- The Washington Times - Thursday, November 5, 2009

Gay rights advocates took some comfort in small victories from Tuesday’s elections after suffering a major defeat in Maine, where voters rejected a state same-sex marriage law.

Wherever else gay issues or candidates appeared on the ballot, they appeared to fare well, although a key vote in Washington state was still too close to call.

Washington’s Referendum 71, which would affirm an “everything but the name marriage” domestic partners law passed by the Legislature in May, was leading by a margin of 51 percent to 49 percent.
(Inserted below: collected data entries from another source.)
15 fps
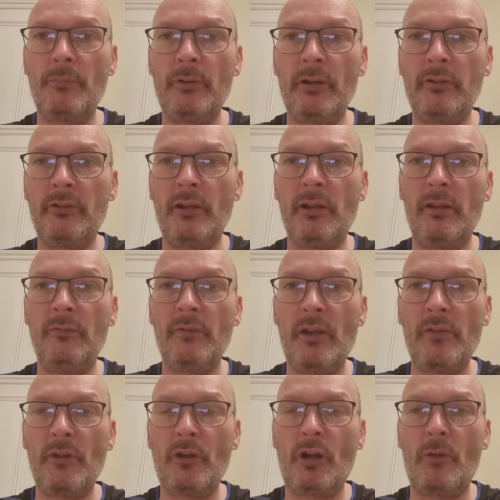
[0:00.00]
please leave
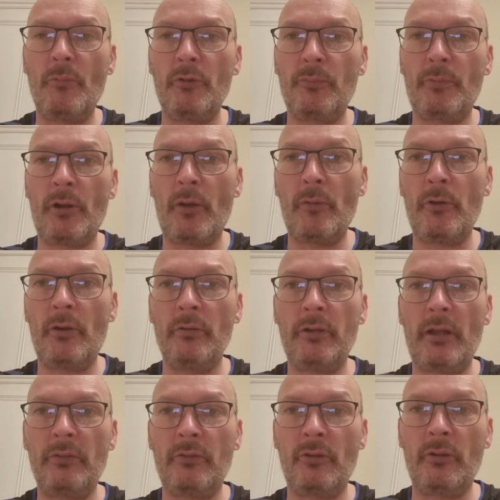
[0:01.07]
in the comments below and I'll
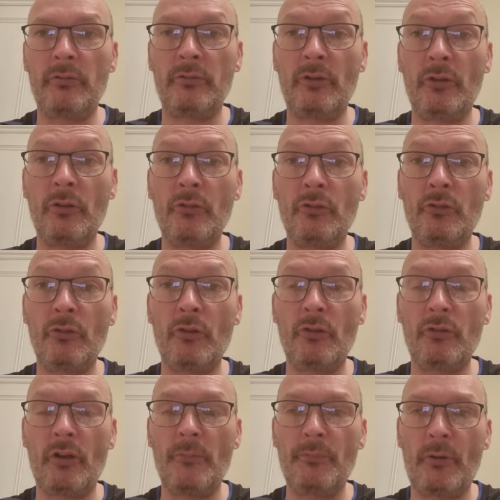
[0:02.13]
get that done as soon as
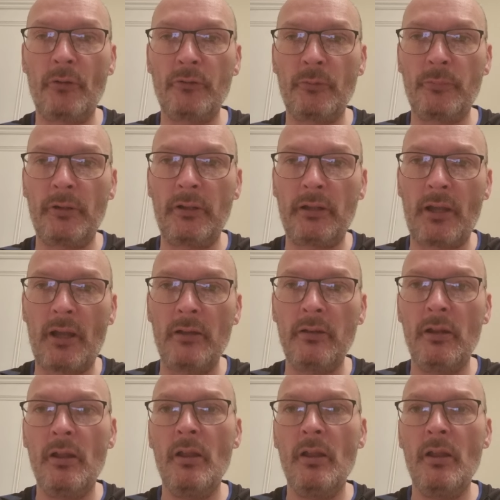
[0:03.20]
I possibly can.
Only about half the votes had been counted as of Wednesday afternoon because the election was conducted almost entirely by mail.

Analysts expect the domestic partners law to prevail because much of the uncounted vote was based in King County, home of Seattle and a liberal stronghold.

“Although we are bitterly disappointed in Maine, we are also able to see what appears to be a silver lining in Washington where the people of that state joined together and have likely voiced a ‘yes’ for equality,” said Human Rights Campaign President Joe Solmonese.

Washington’s domestic partners law, signed by Gov. Christine Gregoire, never took effect because opponents quickly gathered enough signatures to bring it before the voters for a referendum. The law provides state-registered, same-sex couples with the same benefits given to married couples.

In Michigan, voters also rejected a referendum in Kalamazoo that would have overturned a city ordinance adding gender identity and sexual orientation to the list of protected classes in the city’s anti-discrimination laws.

The vote wasn’t close, with the referendum going down to defeat 62 percent to 38 percent. The ordinance, passed by the City Commission in June, covered housing, employment and public accommodations.

Meanwhile in the nation’s fourth-largest city, Annise Parker was the top vote-getter in Houston’s mayoral election, which puts her in a runoff next month with Gene Locke. If she prevails, Ms. Parker, who is a lesbian, would become the first open homosexual elected to lead a major U.S. city.

Still, all eyes Tuesday had been on Maine, where gay rights activists had hoped to overturn years of defeat on the campaign trail.

Voters there approved Question 1 thereby rejecting the state’s same-sex marriage law. With 95 percent of the precincts counted, Question 1 led 53 percent to 47 percent.

Although same-sex marriage has been legalized in five states - four of them in New England - it has been done through judicial and legislative action but never by popular vote.

By contrast, opponents of same-sex marriage have won passage of constitutional amendments affirming traditional marriage in 30 states. Gay marriage also went down to defeat in California with the passage of Proposition 8 in 2008.

Maggie Gallagher, president of the National Organization of Marriage, had predicted a tie in the polls would translate to a win at the ballot box. Her reasoning was that many voters would tell pollsters one thing and do another in order to appear more politically correct.

Question 1 also benefited from the presence of Frank Schubert, who ran the successful campaign for California’s Proposition 8. The Yes on 1 campaign centered on the impact of same-sex marriage law on public schools, contending that it would result in teachers presenting such marriages as normal and healthy.

Advocates appeared to have the momentum behind them earlier in the year.

Same-sex marriage passed in Iowa, via the state Supreme Court, and New Hampshire and Maine via the legislatures. New York and New Jersey were considering similar bills and are expected to bring them up again in the next legislative session.